As time advances, Lives Outgrown affirms, all we've ever known recedes a little more each day. Gibbons has never appeared so unguarded, so free of mystery's shroud. In Portishead, she always seemed to be summoning some unseen energy; it is surprising, reassuring, inspiring even how lyrically familiar Lives Outgrown seems, the testament of an uncanny singer simply making it through each day. It feels as if she's invited us over to sit a spell.

Indeed, Gibbons announced Lives Outgrown witha handwritten letter, the first sign she was letting the faithful into her bubble, at least briefly. "My 50's have brought forward a new yet older horizon," she offered. "It has been a time of farewells to family, friends, and even to who I was before." In the first 90 seconds of the album, she summons abandonment and self-doubt, crowning herself "a lonely love." Exhaustion and even a trace of aged callousness creep into the anxious "Burden of Life," an elegy for the energy and optimism we've had. "The time's never right," she concludes, her voice fading over the barbs of a baritone guitar, "when you're losing your soul." There is the abiding feeling that the party, if not already over, is soon ending: "Fooled ovulation, but no babe in me," Gibbons manages with a gasp, as if surprised at the starkness of her own confession.

All this talk of aging, things lost, nice desks piled with chores and crafts: Lives Outgrown probably suggests some precious domestic folk affair by now, all acoustic finery and coddled vocals.
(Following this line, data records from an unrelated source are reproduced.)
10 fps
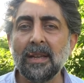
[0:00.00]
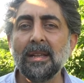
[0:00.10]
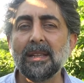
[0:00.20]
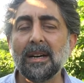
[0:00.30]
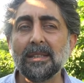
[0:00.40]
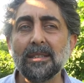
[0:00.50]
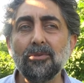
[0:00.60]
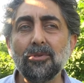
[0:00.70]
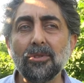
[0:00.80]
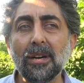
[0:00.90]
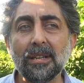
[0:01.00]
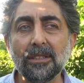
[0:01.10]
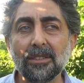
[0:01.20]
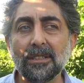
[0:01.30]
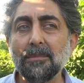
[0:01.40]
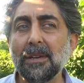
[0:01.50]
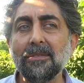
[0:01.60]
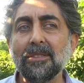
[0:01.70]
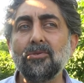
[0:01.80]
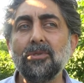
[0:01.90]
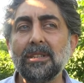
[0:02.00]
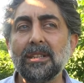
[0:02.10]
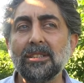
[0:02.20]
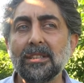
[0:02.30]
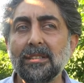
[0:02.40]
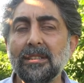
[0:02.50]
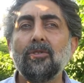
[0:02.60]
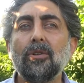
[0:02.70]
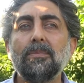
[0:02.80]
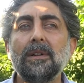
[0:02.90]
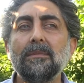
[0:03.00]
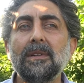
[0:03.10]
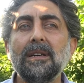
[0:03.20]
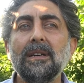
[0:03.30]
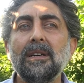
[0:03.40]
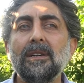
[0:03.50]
Taze ürün haricinde meyve suyu ihracatında toplamda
And to an extent, sure. Gibbons' pick-and-slide guitar during opener "Tell Me Who You Are Today" is a loping wonder, as are her pensive vocals, which feel forever like an exhalation. But the album's true majesty stems from arrangements that are simultaneously grand and intimate, as if Gibbons has tucked an entire symphony into her living room only to bend it at her command.

Though the London collective Orchestrate, led by Bridget Samuels, does appear on two tracks, much of Lives Outgrown is played by a tiny crew: Gibbons, former Talk Talk drummer Lee Harris and producer James Ford, whose multi-instrumental facility gives this music its breadth and gravity. (On two tracks, Ford musters 14 instruments himself, from the humble recorder to a panoply of keyboards.) The plangent strings and questioning clarinet during "Rewind," the noctilucent long tones and ominous whooshes beneath "Oceans," the percussive pulses and cobwebbed background vocals during "For Sale": These are meticulously composed songs, their nested layers having more to do with, say, the later works of Robert Wyatt than the revival of Vashti Bunyan.
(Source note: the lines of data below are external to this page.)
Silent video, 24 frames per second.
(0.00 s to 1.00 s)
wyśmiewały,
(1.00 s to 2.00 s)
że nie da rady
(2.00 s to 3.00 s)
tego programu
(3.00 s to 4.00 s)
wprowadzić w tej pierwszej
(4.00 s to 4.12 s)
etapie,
These instruments are forever responding to Gibbons, too, whether mapping the depravity and confusion of "Rewind" or ferrying along her sense of existential drift in "Floating on a Moment." End to end, this record is a response to Gibbons' personal testimony — no misdirection or guile, just an opening to an interior.

Lives Outgrown follows the release of another long-anticipated solo debut from someone else in an iconic act: André 3000'sNew Blue Sun. No, Gibbons' heartfelt songs do not equal the hard left turn of that masterful rapper's "flute"-bound ascent into spiritual jazz. They do, however, represent the considered results of a similar retreat from the public eye, from making music, from meeting the demands of creative commerce.
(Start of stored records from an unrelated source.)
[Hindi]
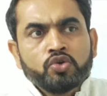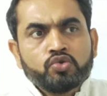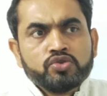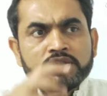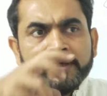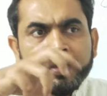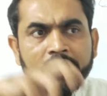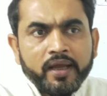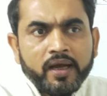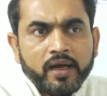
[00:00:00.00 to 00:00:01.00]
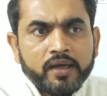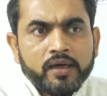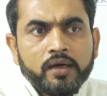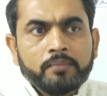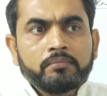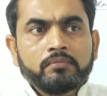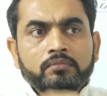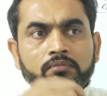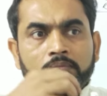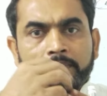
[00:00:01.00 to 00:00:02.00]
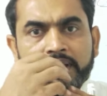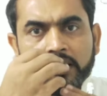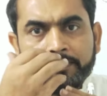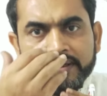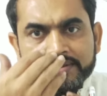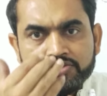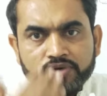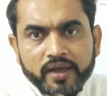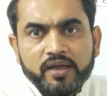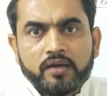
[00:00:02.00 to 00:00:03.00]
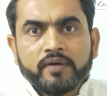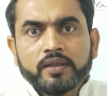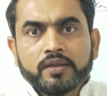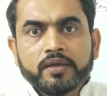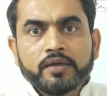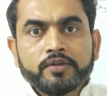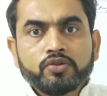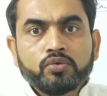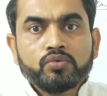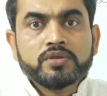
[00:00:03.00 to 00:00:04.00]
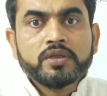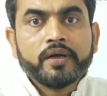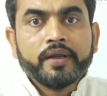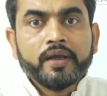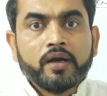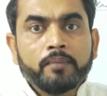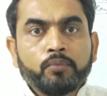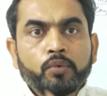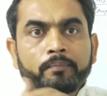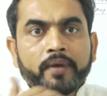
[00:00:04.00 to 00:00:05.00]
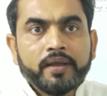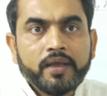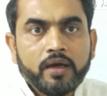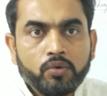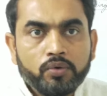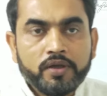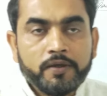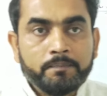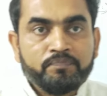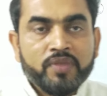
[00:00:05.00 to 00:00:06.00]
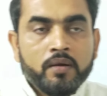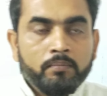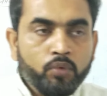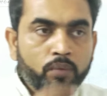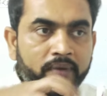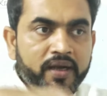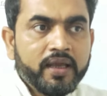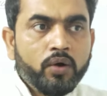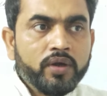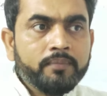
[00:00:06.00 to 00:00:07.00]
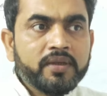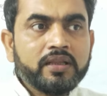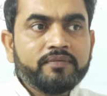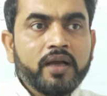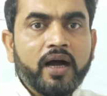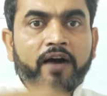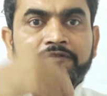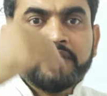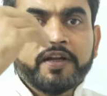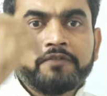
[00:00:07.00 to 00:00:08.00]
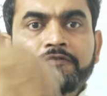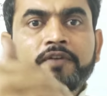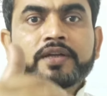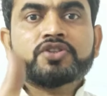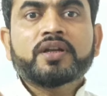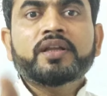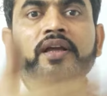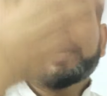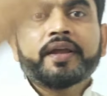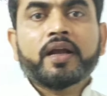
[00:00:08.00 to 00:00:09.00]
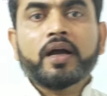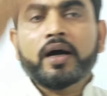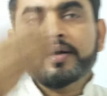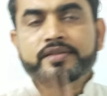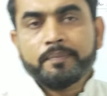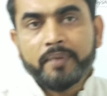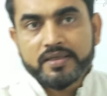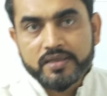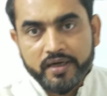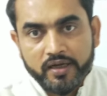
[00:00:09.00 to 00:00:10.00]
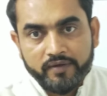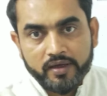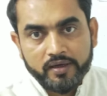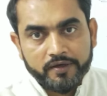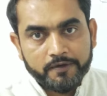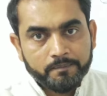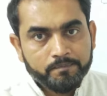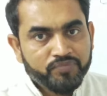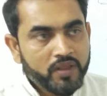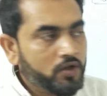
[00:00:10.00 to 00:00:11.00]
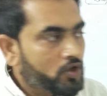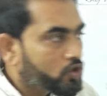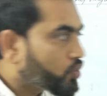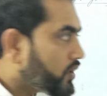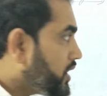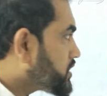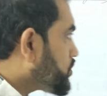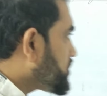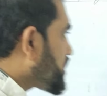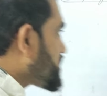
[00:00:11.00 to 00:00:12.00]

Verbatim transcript: कुछ रे अगर हम मिरर पे स्ट्राइक करवाते हैं तो उस रे का मूवमेंट क्या होगी मूवमेंट क्या होगी मतलब क्या आफ्टर रिफ्लेक्शन ये रे कहाँ से पास करने वाला है तो एक चलो ज़रा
This record, like New Blue Sun, feels like a concession to no one except oneself. It is a document of a life lived, a candid transmission from the many years that have passed since Gibbons' last songs. Just as André 3000's improvisations didn't absolutely sate all OutKast fans, Gibbons' inward acoustic hymns may miss some of Portishead's adherents. No matter: Lives Outgrown, where Gibbons molts any shell of expectation, is better for it, a little unexpected gift for which we've long been waiting.